There is no precise definition in the Code for the term "adequate protection" but the legislative intent inherent in the term is that the holder of an interest in property affected by the section 362(a) stay be provided with the "indubitable equivalent" of his interest in the stayed property. Code § 361(3). Adequate protection is compensatory in nature. Roslyn Savings Bank v. Comcoach Corp., 698 F.2d 571, 7 CBC 2d. 1191, 1192 (2d Cir.1983); In Re Murel Holding Corporation, 75 F.2d 941 (2d Cir.1933) (Learned Hand, J.). The concept of adequate protection is intertwined with the notion of relief from stay "for cause" under subsection 362(d)(1). In finding no cause for relief under subsection (d)(1) the court was aware that Case is receiving deferred compensation with respect to the value of its lien; yet the deferred compensation is equivalent to the present value of the lien. Although Case is not receiving compensatory protection contemporaneously with the decline in value, due to depreciation, of the collateral, the Plan provides that Case is to receive in value essentially what Case bargained for. Under the Plan, Case is to be provided with the realization of the present value of its allowed secured claim. In a constitutional sense, Case has no claim to more than that. See, Wright v. Union Central Life Ins. Co., 311 U.S. 273, 278, 61 S. Ct. 196, 199, 85 L. Ed. 184 (1940); Collier on Bankr. (15th ed. 1979 rev. 1983) ¶ 362.01 at page 362-15; In re Roger, 2 B.R. 679, 680, 685 (Bkrtcy.E.D.Va.1980); Code § 361 advisory committee note. In enacting the code, Congress recognized that there may *168 be situations in bankruptcy where giving a secured creditor a strict right to his bargain may be impossible or seriously detrimental to the bankruptcy laws. Thus section 361, and the concept of adequate protection, is based as much on policy grounds as on constitutional grounds.
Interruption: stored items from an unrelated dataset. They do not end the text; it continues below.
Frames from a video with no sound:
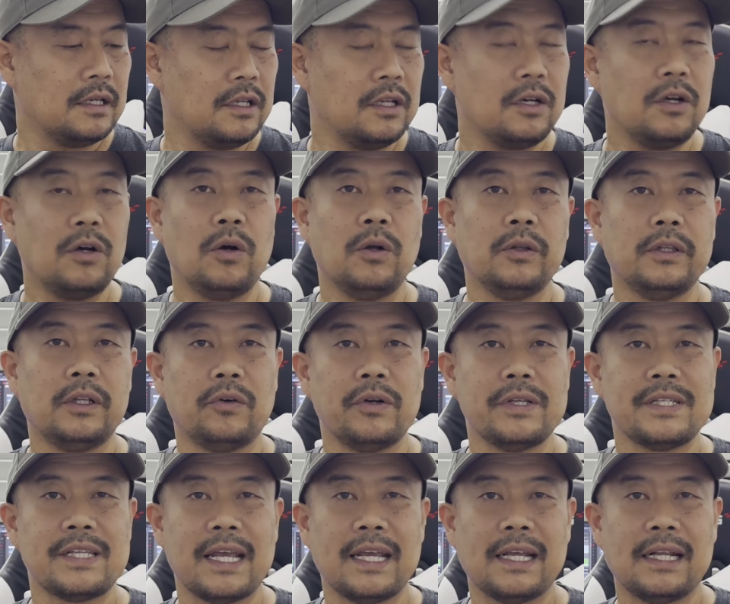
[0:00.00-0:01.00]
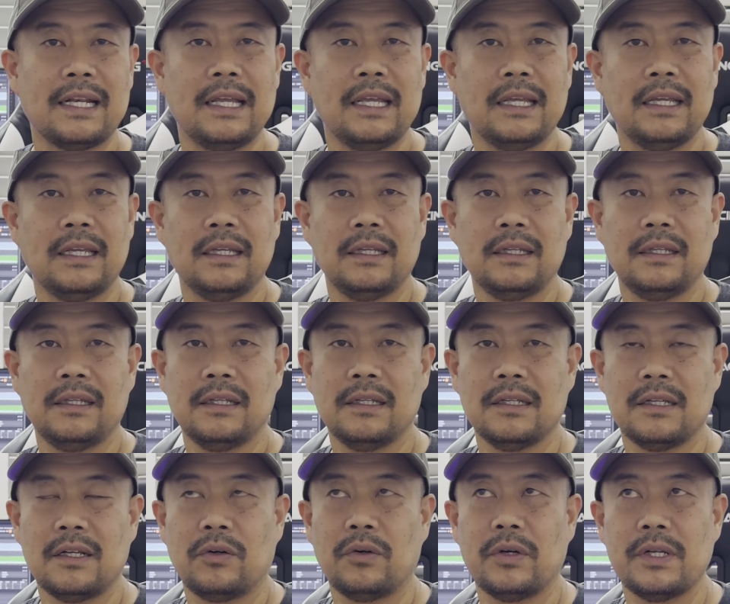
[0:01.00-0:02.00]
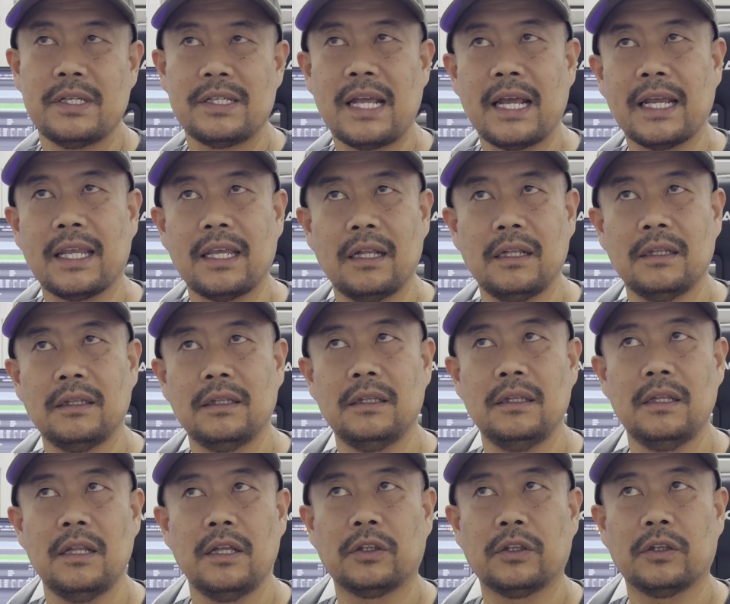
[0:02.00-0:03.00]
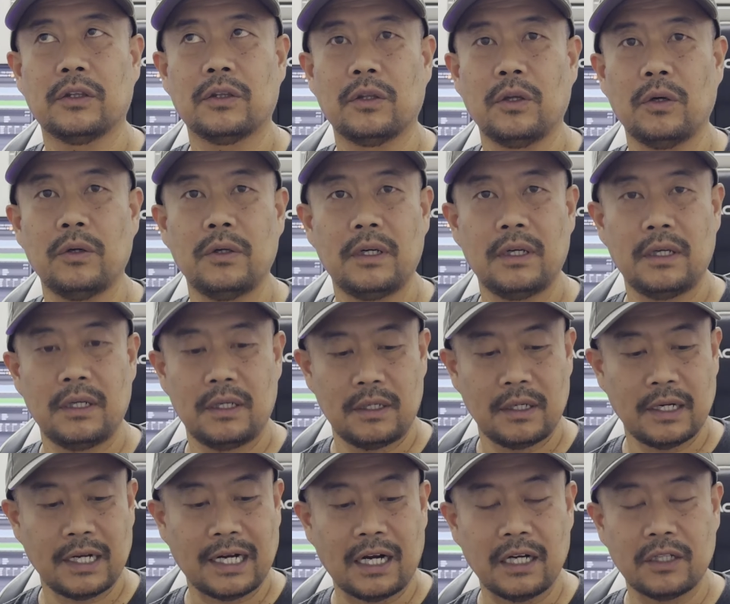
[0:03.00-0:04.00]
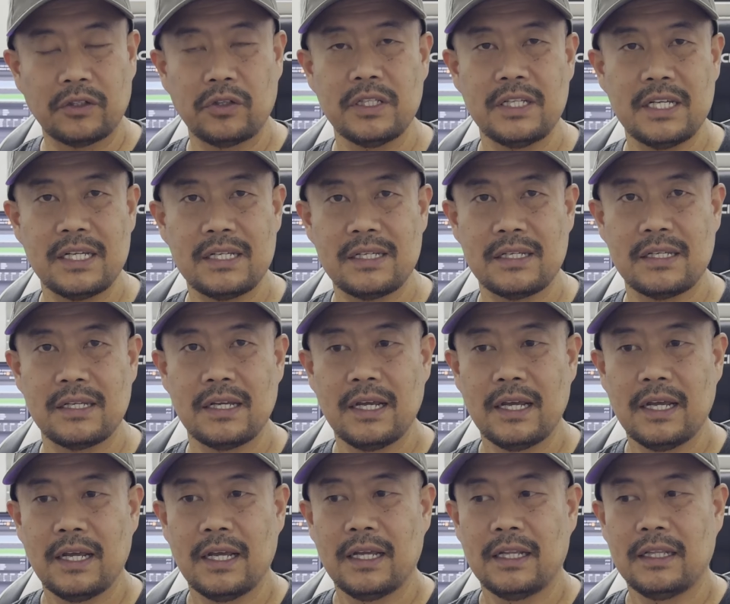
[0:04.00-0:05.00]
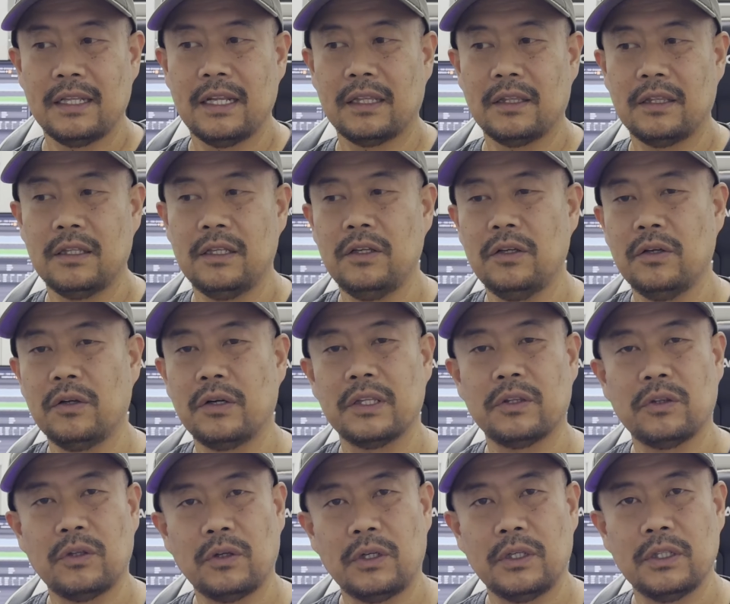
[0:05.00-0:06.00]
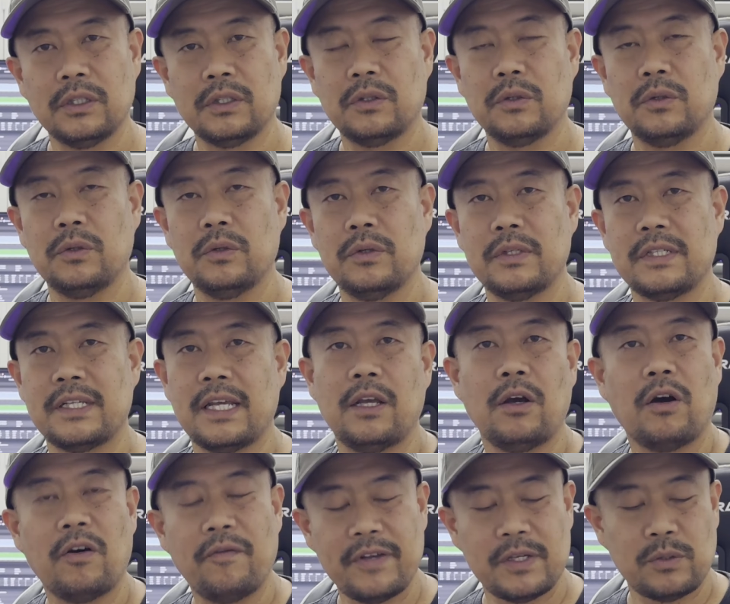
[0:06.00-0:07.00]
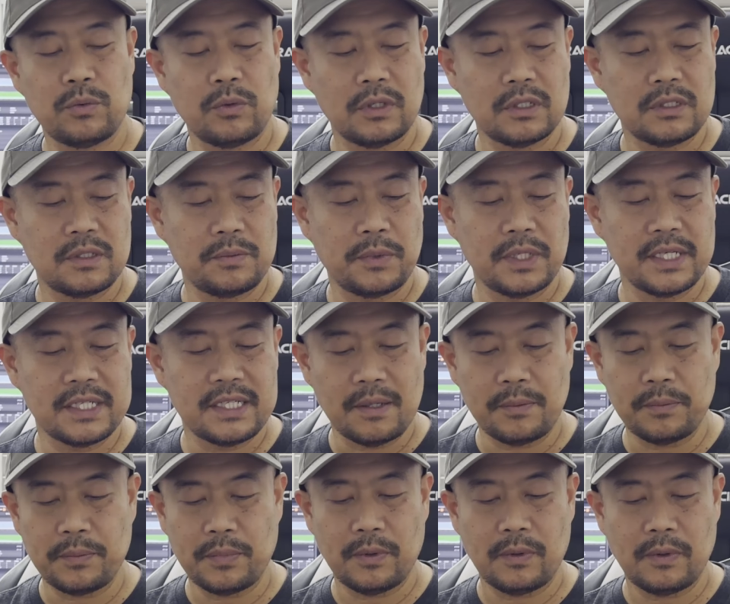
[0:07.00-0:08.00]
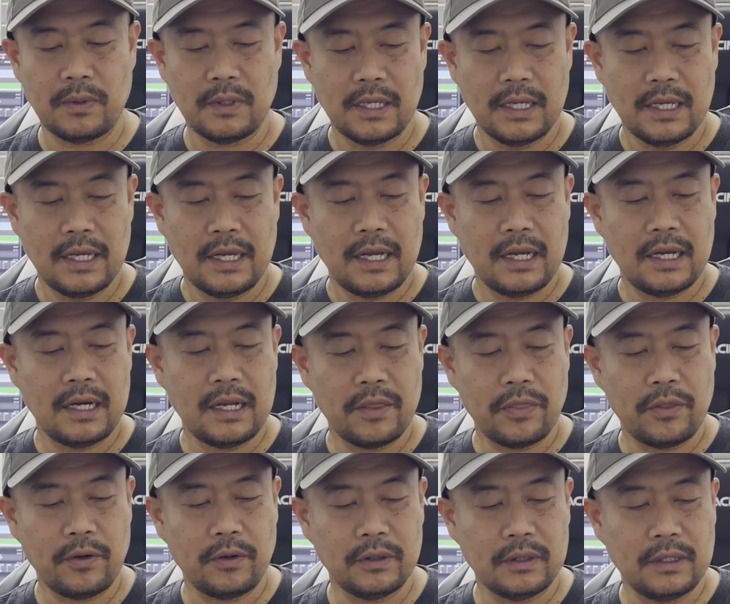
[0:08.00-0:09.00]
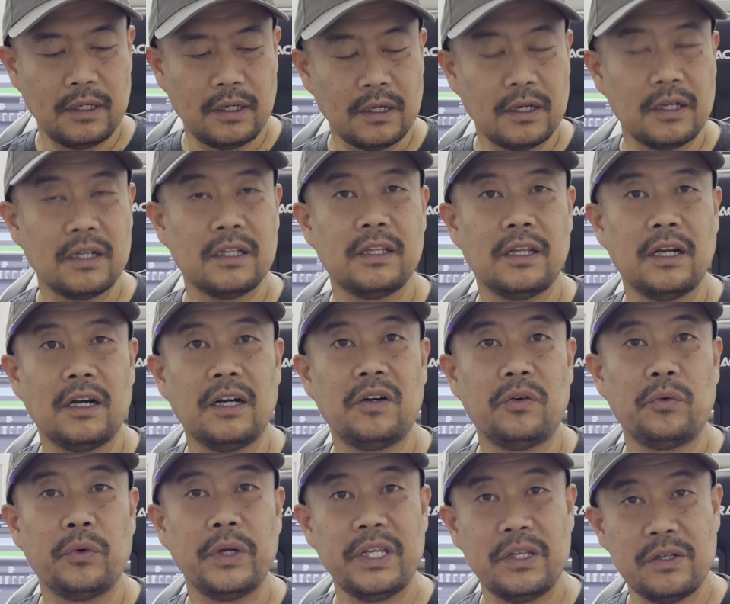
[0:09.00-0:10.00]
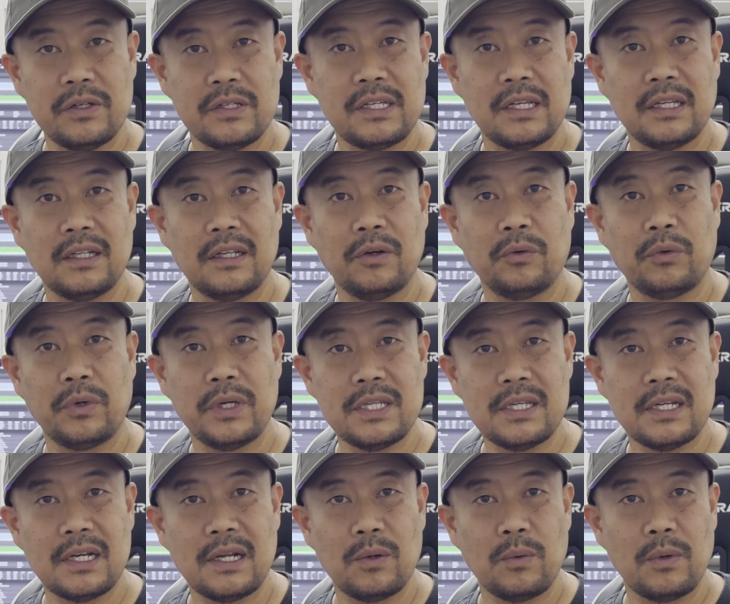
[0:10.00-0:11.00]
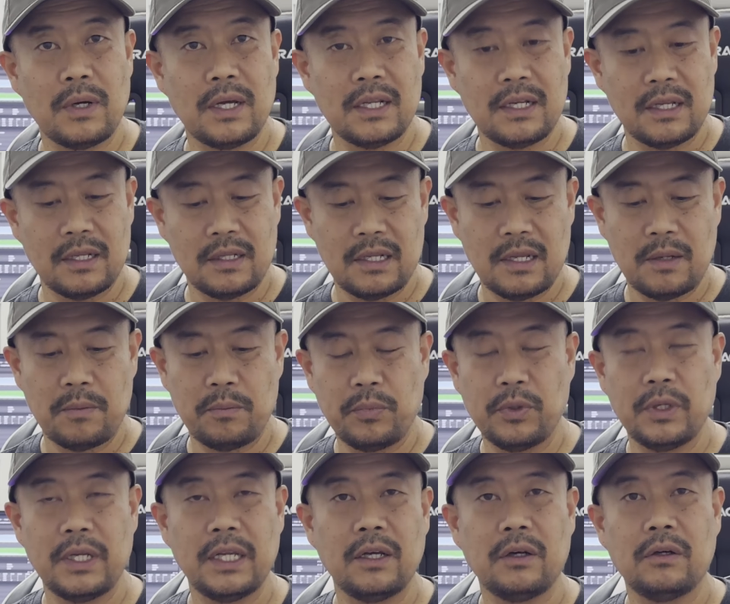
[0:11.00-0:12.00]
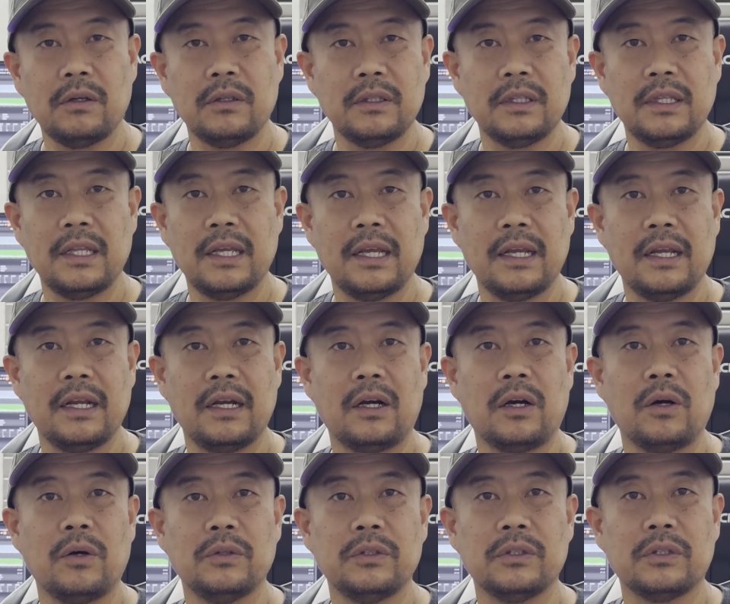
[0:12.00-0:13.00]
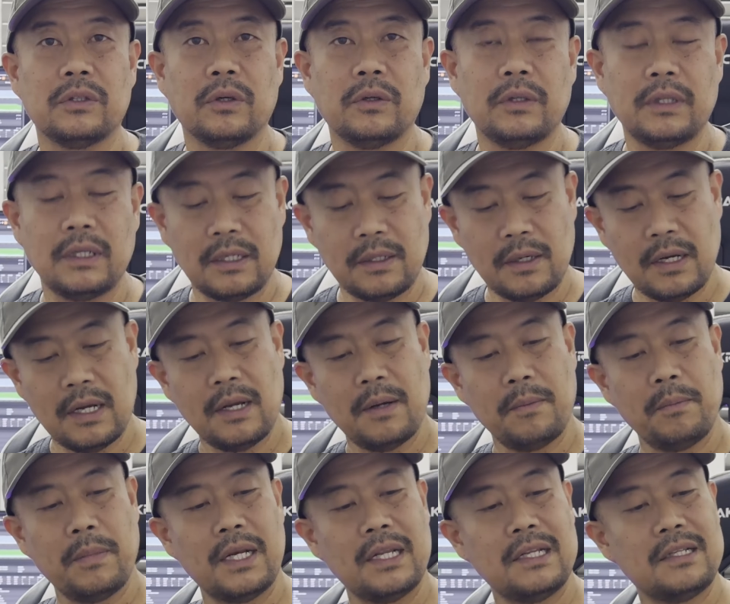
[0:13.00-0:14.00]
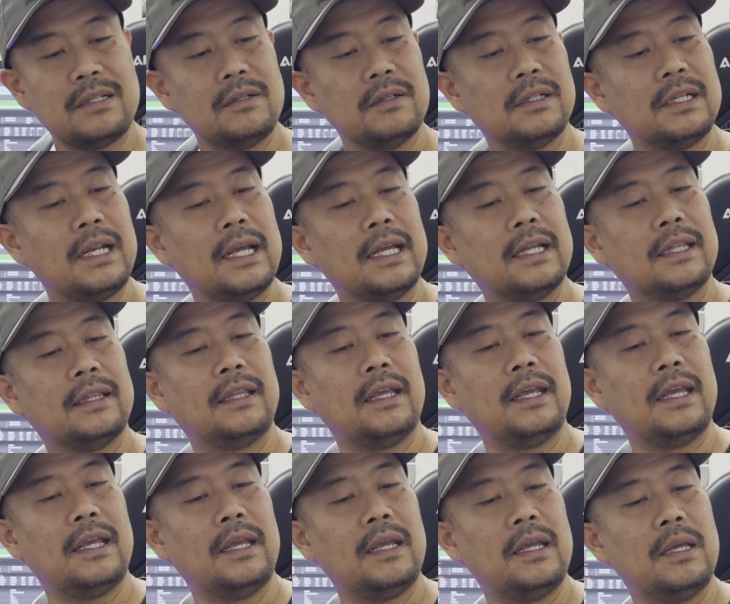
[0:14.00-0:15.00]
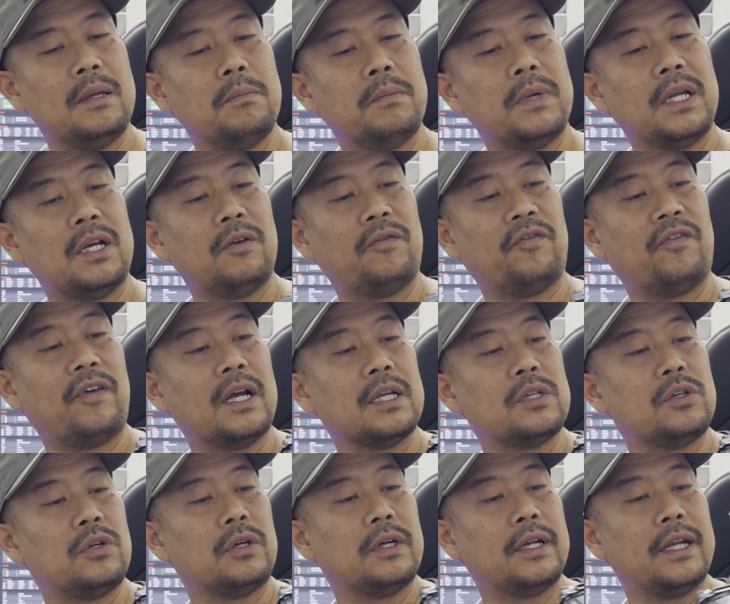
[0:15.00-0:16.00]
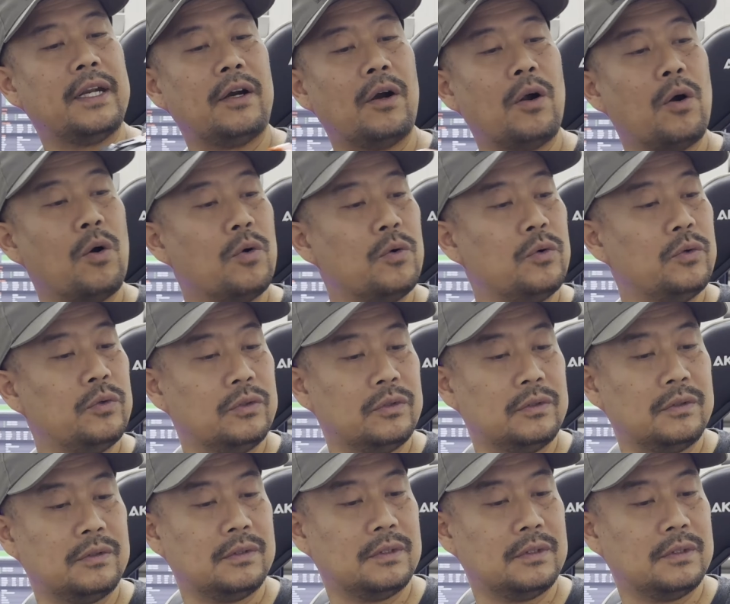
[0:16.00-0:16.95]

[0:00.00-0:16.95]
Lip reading: all the recycled toner cartridges that you return to, say, Office Works, for example. And I thought they're reusing the original one and then putting on their own toner, but it looked like they manufacture their own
House Report No. 95-595, 95th Cong., 1st Sess. 338 (1977); Senate Report No. 95-989, 95th Cong., 2nd Sess. 49, 53 (1978), U.S.Code Cong. & Admin.News 1978, 5787.

It is the view of the court that Case's retention of its lien on the collateral, and the payment provided by the debtors under their Plan, does provide "adequate protection of an interest in property of" this secured creditor.

ORDER

In accordance with the foregoing,

IT IS HEREBY ORDERED that:

1. The request for relief from stay be and hereby is DENIED and,

2. The request for adequate protection is without merit and it is hereby DISMISSED.